## Goal of the exercise
Your task is to return all of the entries below exactly, leaving out each picture.

## Saved data entries

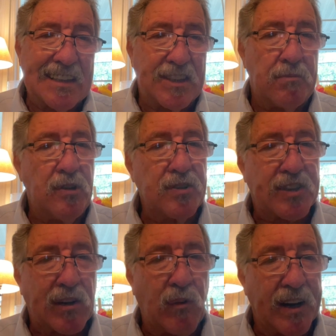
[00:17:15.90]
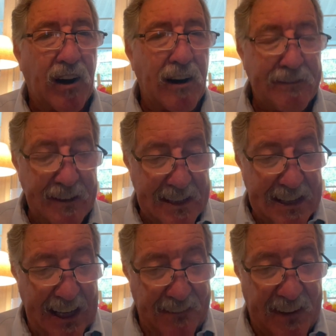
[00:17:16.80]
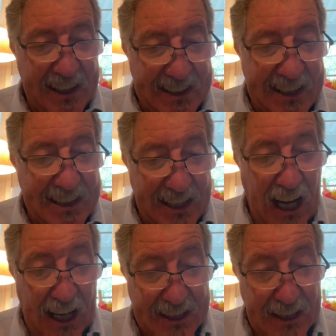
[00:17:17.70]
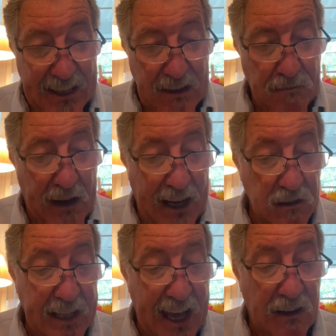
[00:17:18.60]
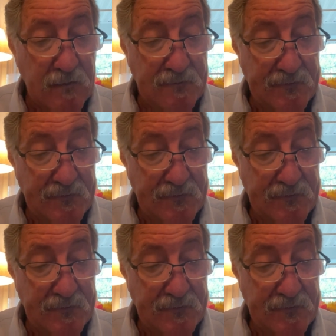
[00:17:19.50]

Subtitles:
the music went off and they did not bow down."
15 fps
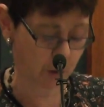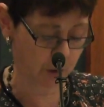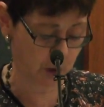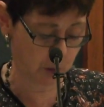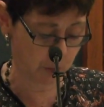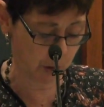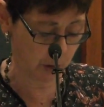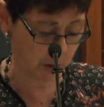
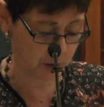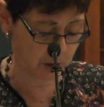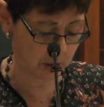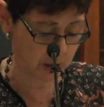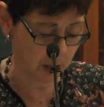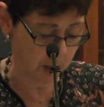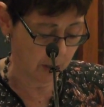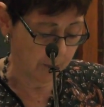
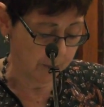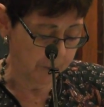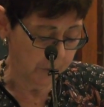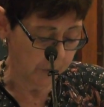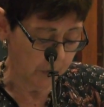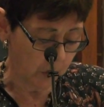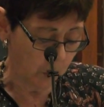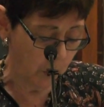hotspots,
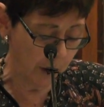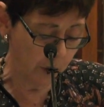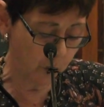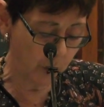where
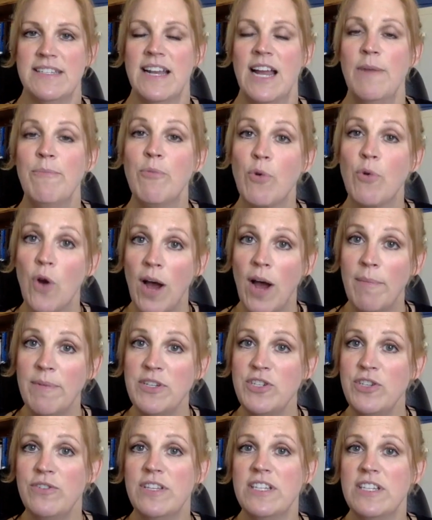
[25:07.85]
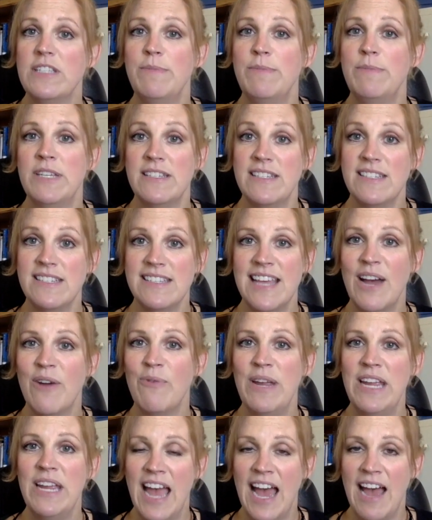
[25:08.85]
And I promise you this business that
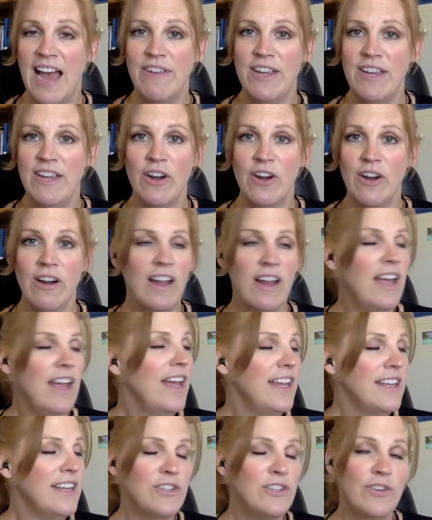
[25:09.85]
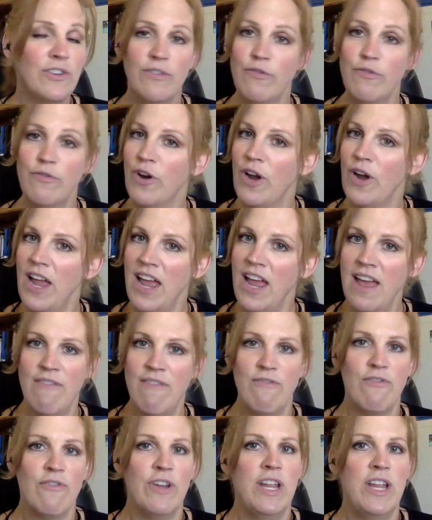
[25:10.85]
we have here is good for
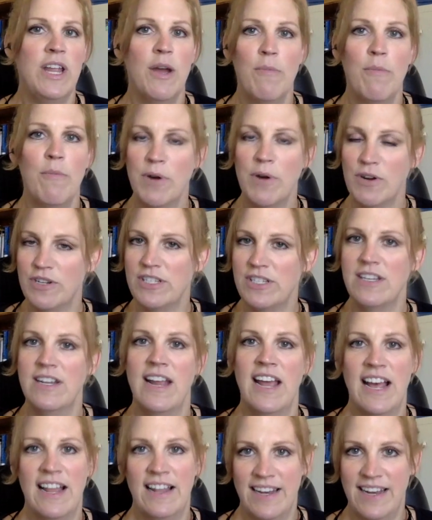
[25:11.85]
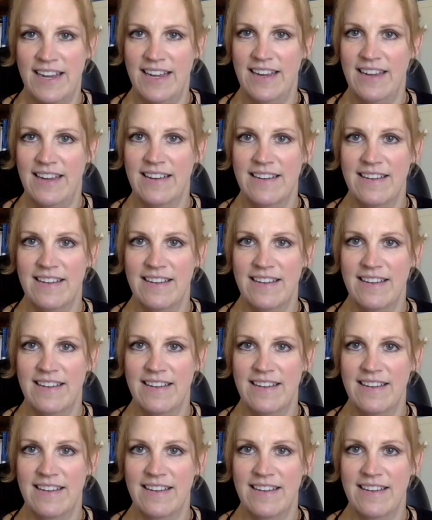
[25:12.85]
every personality.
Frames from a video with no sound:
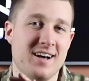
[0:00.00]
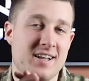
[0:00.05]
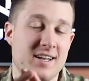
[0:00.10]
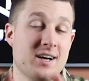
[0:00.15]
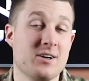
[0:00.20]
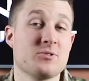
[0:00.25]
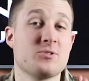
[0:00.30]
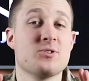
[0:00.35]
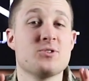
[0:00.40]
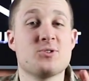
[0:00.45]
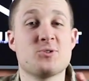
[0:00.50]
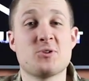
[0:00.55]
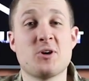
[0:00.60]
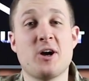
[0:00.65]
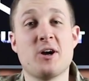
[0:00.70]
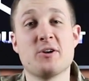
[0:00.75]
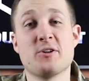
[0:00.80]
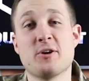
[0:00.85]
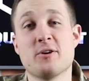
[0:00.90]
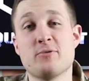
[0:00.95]
Now to
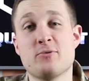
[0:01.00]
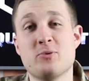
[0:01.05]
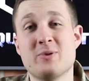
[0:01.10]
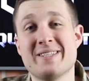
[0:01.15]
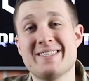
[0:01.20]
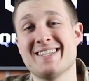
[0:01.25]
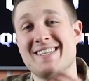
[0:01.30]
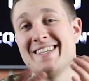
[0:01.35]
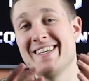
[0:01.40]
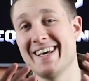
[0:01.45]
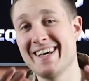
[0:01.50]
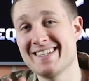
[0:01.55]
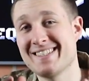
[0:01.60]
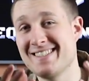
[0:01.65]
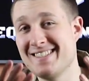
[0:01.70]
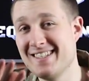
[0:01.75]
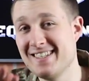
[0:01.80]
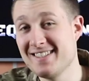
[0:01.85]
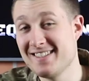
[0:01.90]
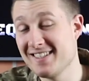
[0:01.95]
start off with,
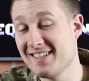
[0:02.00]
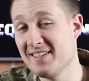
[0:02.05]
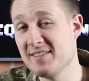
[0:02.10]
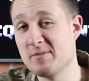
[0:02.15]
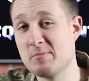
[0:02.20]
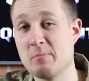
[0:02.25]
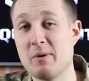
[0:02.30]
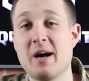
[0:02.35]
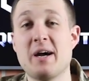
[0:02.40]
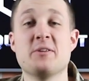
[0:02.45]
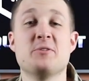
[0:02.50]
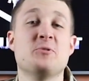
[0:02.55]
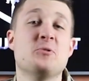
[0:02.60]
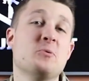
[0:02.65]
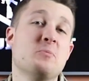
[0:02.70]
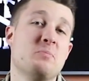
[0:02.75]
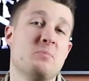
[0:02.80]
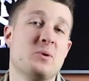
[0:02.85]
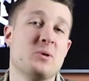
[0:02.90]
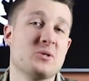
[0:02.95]
yes, this is my
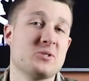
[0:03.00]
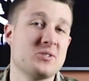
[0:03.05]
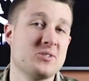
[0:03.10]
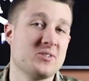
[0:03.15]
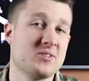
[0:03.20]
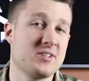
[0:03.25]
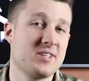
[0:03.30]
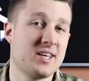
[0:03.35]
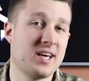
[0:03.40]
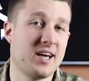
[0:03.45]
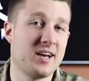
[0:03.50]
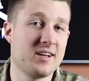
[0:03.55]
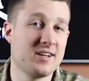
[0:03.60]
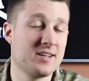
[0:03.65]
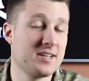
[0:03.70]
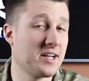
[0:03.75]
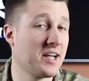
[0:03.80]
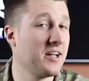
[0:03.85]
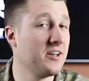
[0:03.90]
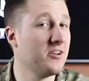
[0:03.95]
new personal
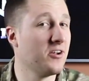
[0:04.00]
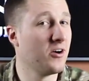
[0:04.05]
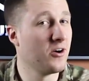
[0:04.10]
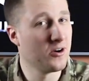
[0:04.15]
carrier and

## Exercise output
[00:17:15.90]
[00:17:16.80]
[00:17:17.70]
[00:17:18.60]
[00:17:19.50]

Subtitles:
the music went off and they did not bow down."
15 fps
hotspots,
where
[25:07.85]
[25:08.85]
And I promise you this business that
[25:09.85]
[25:10.85]
we have here is good for
[25:11.85]
[25:12.85]
every personality.
Frames from a video with no sound:
[0:00.00]
[0:00.05]
[0:00.10]
[0:00.15]
[0:00.20]
[0:00.25]
[0:00.30]
[0:00.35]
[0:00.40]
[0:00.45]
[0:00.50]
[0:00.55]
[0:00.60]
[0:00.65]
[0:00.70]
[0:00.75]
[0:00.80]
[0:00.85]
[0:00.90]
[0:00.95]
Now to
[0:01.00]
[0:01.05]
[0:01.10]
[0:01.15]
[0:01.20]
[0:01.25]
[0:01.30]
[0:01.35]
[0:01.40]
[0:01.45]
[0:01.50]
[0:01.55]
[0:01.60]
[0:01.65]
[0:01.70]
[0:01.75]
[0:01.80]
[0:01.85]
[0:01.90]
[0:01.95]
start off with,
[0:02.00]
[0:02.05]
[0:02.10]
[0:02.15]
[0:02.20]
[0:02.25]
[0:02.30]
[0:02.35]
[0:02.40]
[0:02.45]
[0:02.50]
[0:02.55]
[0:02.60]
[0:02.65]
[0:02.70]
[0:02.75]
[0:02.80]
[0:02.85]
[0:02.90]
[0:02.95]
yes, this is my
[0:03.00]
[0:03.05]
[0:03.10]
[0:03.15]
[0:03.20]
[0:03.25]
[0:03.30]
[0:03.35]
[0:03.40]
[0:03.45]
[0:03.50]
[0:03.55]
[0:03.60]
[0:03.65]
[0:03.70]
[0:03.75]
[0:03.80]
[0:03.85]
[0:03.90]
[0:03.95]
new personal
[0:04.00]
[0:04.05]
[0:04.10]
[0:04.15]
carrier and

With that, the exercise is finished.